──────── Data extract ────────
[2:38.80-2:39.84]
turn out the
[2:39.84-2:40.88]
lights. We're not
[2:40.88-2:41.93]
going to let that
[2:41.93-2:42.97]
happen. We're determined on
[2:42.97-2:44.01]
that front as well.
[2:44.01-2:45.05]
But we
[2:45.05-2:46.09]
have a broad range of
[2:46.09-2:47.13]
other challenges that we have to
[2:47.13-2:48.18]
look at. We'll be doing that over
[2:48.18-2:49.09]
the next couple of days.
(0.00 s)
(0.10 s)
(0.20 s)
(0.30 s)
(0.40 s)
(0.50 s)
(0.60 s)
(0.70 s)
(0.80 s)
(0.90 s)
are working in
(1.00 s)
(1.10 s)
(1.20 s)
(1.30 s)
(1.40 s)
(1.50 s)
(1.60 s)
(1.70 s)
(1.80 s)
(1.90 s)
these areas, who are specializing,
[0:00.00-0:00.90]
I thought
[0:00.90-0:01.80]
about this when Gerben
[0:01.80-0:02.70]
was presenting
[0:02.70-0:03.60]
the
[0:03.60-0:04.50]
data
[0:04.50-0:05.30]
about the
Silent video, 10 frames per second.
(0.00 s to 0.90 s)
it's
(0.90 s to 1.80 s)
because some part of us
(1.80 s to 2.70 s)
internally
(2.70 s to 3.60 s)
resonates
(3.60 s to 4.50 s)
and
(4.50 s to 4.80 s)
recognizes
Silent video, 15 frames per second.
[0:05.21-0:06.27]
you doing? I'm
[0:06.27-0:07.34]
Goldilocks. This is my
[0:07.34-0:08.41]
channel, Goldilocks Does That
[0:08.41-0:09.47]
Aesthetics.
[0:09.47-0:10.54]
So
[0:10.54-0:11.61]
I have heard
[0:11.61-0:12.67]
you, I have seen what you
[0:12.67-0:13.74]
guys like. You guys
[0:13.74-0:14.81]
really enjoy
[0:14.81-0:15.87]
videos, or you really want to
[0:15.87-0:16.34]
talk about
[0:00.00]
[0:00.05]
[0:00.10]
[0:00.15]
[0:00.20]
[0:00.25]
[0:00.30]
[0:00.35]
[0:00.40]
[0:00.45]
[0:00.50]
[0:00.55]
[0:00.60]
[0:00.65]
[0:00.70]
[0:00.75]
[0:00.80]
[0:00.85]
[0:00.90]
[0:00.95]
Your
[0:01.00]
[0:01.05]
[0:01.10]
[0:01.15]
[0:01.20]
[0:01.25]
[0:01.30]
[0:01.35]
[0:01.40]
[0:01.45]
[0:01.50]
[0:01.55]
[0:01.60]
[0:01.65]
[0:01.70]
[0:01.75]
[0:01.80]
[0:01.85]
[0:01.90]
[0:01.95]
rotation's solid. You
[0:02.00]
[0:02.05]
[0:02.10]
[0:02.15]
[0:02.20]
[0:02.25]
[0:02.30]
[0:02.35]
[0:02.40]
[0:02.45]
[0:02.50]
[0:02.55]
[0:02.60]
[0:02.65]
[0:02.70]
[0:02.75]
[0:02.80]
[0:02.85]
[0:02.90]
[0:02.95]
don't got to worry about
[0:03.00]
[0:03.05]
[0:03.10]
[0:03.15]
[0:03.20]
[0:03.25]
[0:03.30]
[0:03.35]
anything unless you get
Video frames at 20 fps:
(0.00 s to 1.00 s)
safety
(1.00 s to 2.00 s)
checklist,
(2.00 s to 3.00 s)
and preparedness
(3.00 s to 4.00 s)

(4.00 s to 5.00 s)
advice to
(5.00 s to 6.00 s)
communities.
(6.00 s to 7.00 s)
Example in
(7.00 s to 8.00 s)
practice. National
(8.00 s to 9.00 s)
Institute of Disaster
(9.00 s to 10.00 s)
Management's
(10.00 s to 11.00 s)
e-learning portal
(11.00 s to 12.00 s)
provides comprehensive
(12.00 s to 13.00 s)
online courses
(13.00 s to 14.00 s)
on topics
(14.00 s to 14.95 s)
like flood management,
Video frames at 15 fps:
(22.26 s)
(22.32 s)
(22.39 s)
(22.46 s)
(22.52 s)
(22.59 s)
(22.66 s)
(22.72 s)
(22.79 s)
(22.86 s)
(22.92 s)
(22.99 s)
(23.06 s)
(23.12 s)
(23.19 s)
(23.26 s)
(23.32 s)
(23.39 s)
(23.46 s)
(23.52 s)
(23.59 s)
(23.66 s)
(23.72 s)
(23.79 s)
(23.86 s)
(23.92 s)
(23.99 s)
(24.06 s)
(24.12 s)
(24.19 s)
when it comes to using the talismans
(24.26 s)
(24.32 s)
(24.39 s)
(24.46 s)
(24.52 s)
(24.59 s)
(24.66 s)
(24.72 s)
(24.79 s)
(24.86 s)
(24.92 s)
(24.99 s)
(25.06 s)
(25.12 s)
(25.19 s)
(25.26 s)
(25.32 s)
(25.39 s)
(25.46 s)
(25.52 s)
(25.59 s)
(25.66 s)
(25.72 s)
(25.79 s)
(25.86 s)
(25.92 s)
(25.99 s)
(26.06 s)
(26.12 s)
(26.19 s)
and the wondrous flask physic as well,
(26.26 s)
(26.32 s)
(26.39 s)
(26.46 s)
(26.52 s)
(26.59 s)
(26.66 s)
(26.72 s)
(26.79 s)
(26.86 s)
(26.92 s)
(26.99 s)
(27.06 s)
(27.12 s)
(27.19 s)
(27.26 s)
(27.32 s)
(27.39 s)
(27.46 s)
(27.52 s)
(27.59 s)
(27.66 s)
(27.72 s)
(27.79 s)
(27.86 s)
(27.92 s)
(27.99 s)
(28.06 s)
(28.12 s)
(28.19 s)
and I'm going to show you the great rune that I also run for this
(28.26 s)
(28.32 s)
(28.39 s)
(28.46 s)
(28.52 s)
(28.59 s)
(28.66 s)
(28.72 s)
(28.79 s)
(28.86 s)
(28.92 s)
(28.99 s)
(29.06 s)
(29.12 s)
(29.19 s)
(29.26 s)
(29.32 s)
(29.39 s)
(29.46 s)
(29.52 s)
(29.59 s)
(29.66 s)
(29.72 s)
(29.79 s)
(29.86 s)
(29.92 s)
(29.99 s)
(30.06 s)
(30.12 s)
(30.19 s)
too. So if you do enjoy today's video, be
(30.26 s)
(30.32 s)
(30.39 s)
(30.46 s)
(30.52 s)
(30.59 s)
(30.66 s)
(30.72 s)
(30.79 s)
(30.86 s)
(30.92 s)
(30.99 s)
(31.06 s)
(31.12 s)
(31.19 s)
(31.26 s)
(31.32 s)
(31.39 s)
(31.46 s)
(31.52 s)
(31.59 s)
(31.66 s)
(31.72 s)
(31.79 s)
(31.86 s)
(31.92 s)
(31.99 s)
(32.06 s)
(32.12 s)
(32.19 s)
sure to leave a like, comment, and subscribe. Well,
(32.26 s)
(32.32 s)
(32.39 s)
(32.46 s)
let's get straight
────────
Every record above is to be restated exactly as it reads.

Exercise response >>
[2:38.80-2:39.84]
turn out the
[2:39.84-2:40.88]
lights. We're not
[2:40.88-2:41.93]
going to let that
[2:41.93-2:42.97]
happen. We're determined on
[2:42.97-2:44.01]
that front as well.
[2:44.01-2:45.05]
But we
[2:45.05-2:46.09]
have a broad range of
[2:46.09-2:47.13]
other challenges that we have to
[2:47.13-2:48.18]
look at. We'll be doing that over
[2:48.18-2:49.09]
the next couple of days.
(0.00 s)
(0.10 s)
(0.20 s)
(0.30 s)
(0.40 s)
(0.50 s)
(0.60 s)
(0.70 s)
(0.80 s)
(0.90 s)
are working in
(1.00 s)
(1.10 s)
(1.20 s)
(1.30 s)
(1.40 s)
(1.50 s)
(1.60 s)
(1.70 s)
(1.80 s)
(1.90 s)
these areas, who are specializing,
[0:00.00-0:00.90]
I thought
[0:00.90-0:01.80]
about this when Gerben
[0:01.80-0:02.70]
was presenting
[0:02.70-0:03.60]
the
[0:03.60-0:04.50]
data
[0:04.50-0:05.30]
about the
Silent video, 10 frames per second.
(0.00 s to 0.90 s)
it's
(0.90 s to 1.80 s)
because some part of us
(1.80 s to 2.70 s)
internally
(2.70 s to 3.60 s)
resonates
(3.60 s to 4.50 s)
and
(4.50 s to 4.80 s)
recognizes
Silent video, 15 frames per second.
[0:05.21-0:06.27]
you doing? I'm
[0:06.27-0:07.34]
Goldilocks. This is my
[0:07.34-0:08.41]
channel, Goldilocks Does That
[0:08.41-0:09.47]
Aesthetics.
[0:09.47-0:10.54]
So
[0:10.54-0:11.61]
I have heard
[0:11.61-0:12.67]
you, I have seen what you
[0:12.67-0:13.74]
guys like. You guys
[0:13.74-0:14.81]
really enjoy
[0:14.81-0:15.87]
videos, or you really want to
[0:15.87-0:16.34]
talk about
[0:00.00]
[0:00.05]
[0:00.10]
[0:00.15]
[0:00.20]
[0:00.25]
[0:00.30]
[0:00.35]
[0:00.40]
[0:00.45]
[0:00.50]
[0:00.55]
[0:00.60]
[0:00.65]
[0:00.70]
[0:00.75]
[0:00.80]
[0:00.85]
[0:00.90]
[0:00.95]
Your
[0:01.00]
[0:01.05]
[0:01.10]
[0:01.15]
[0:01.20]
[0:01.25]
[0:01.30]
[0:01.35]
[0:01.40]
[0:01.45]
[0:01.50]
[0:01.55]
[0:01.60]
[0:01.65]
[0:01.70]
[0:01.75]
[0:01.80]
[0:01.85]
[0:01.90]
[0:01.95]
rotation's solid. You
[0:02.00]
[0:02.05]
[0:02.10]
[0:02.15]
[0:02.20]
[0:02.25]
[0:02.30]
[0:02.35]
[0:02.40]
[0:02.45]
[0:02.50]
[0:02.55]
[0:02.60]
[0:02.65]
[0:02.70]
[0:02.75]
[0:02.80]
[0:02.85]
[0:02.90]
[0:02.95]
don't got to worry about
[0:03.00]
[0:03.05]
[0:03.10]
[0:03.15]
[0:03.20]
[0:03.25]
[0:03.30]
[0:03.35]
anything unless you get
Video frames at 20 fps:
(0.00 s to 1.00 s)
safety
(1.00 s to 2.00 s)
checklist,
(2.00 s to 3.00 s)
and preparedness
(3.00 s to 4.00 s)

(4.00 s to 5.00 s)
advice to
(5.00 s to 6.00 s)
communities.
(6.00 s to 7.00 s)
Example in
(7.00 s to 8.00 s)
practice. National
(8.00 s to 9.00 s)
Institute of Disaster
(9.00 s to 10.00 s)
Management's
(10.00 s to 11.00 s)
e-learning portal
(11.00 s to 12.00 s)
provides comprehensive
(12.00 s to 13.00 s)
online courses
(13.00 s to 14.00 s)
on topics
(14.00 s to 14.95 s)
like flood management,
Video frames at 15 fps:
(22.26 s)
(22.32 s)
(22.39 s)
(22.46 s)
(22.52 s)
(22.59 s)
(22.66 s)
(22.72 s)
(22.79 s)
(22.86 s)
(22.92 s)
(22.99 s)
(23.06 s)
(23.12 s)
(23.19 s)
(23.26 s)
(23.32 s)
(23.39 s)
(23.46 s)
(23.52 s)
(23.59 s)
(23.66 s)
(23.72 s)
(23.79 s)
(23.86 s)
(23.92 s)
(23.99 s)
(24.06 s)
(24.12 s)
(24.19 s)
when it comes to using the talismans
(24.26 s)
(24.32 s)
(24.39 s)
(24.46 s)
(24.52 s)
(24.59 s)
(24.66 s)
(24.72 s)
(24.79 s)
(24.86 s)
(24.92 s)
(24.99 s)
(25.06 s)
(25.12 s)
(25.19 s)
(25.26 s)
(25.32 s)
(25.39 s)
(25.46 s)
(25.52 s)
(25.59 s)
(25.66 s)
(25.72 s)
(25.79 s)
(25.86 s)
(25.92 s)
(25.99 s)
(26.06 s)
(26.12 s)
(26.19 s)
and the wondrous flask physic as well,
(26.26 s)
(26.32 s)
(26.39 s)
(26.46 s)
(26.52 s)
(26.59 s)
(26.66 s)
(26.72 s)
(26.79 s)
(26.86 s)
(26.92 s)
(26.99 s)
(27.06 s)
(27.12 s)
(27.19 s)
(27.26 s)
(27.32 s)
(27.39 s)
(27.46 s)
(27.52 s)
(27.59 s)
(27.66 s)
(27.72 s)
(27.79 s)
(27.86 s)
(27.92 s)
(27.99 s)
(28.06 s)
(28.12 s)
(28.19 s)
and I'm going to show you the great rune that I also run for this
(28.26 s)
(28.32 s)
(28.39 s)
(28.46 s)
(28.52 s)
(28.59 s)
(28.66 s)
(28.72 s)
(28.79 s)
(28.86 s)
(28.92 s)
(28.99 s)
(29.06 s)
(29.12 s)
(29.19 s)
(29.26 s)
(29.32 s)
(29.39 s)
(29.46 s)
(29.52 s)
(29.59 s)
(29.66 s)
(29.72 s)
(29.79 s)
(29.86 s)
(29.92 s)
(29.99 s)
(30.06 s)
(30.12 s)
(30.19 s)
too. So if you do enjoy today's video, be
(30.26 s)
(30.32 s)
(30.39 s)
(30.46 s)
(30.52 s)
(30.59 s)
(30.66 s)
(30.72 s)
(30.79 s)
(30.86 s)
(30.92 s)
(30.99 s)
(31.06 s)
(31.12 s)
(31.19 s)
(31.26 s)
(31.32 s)
(31.39 s)
(31.46 s)
(31.52 s)
(31.59 s)
(31.66 s)
(31.72 s)
(31.79 s)
(31.86 s)
(31.92 s)
(31.99 s)
(32.06 s)
(32.12 s)
(32.19 s)
sure to leave a like, comment, and subscribe. Well,
(32.26 s)
(32.32 s)
(32.39 s)
(32.46 s)
let's get straight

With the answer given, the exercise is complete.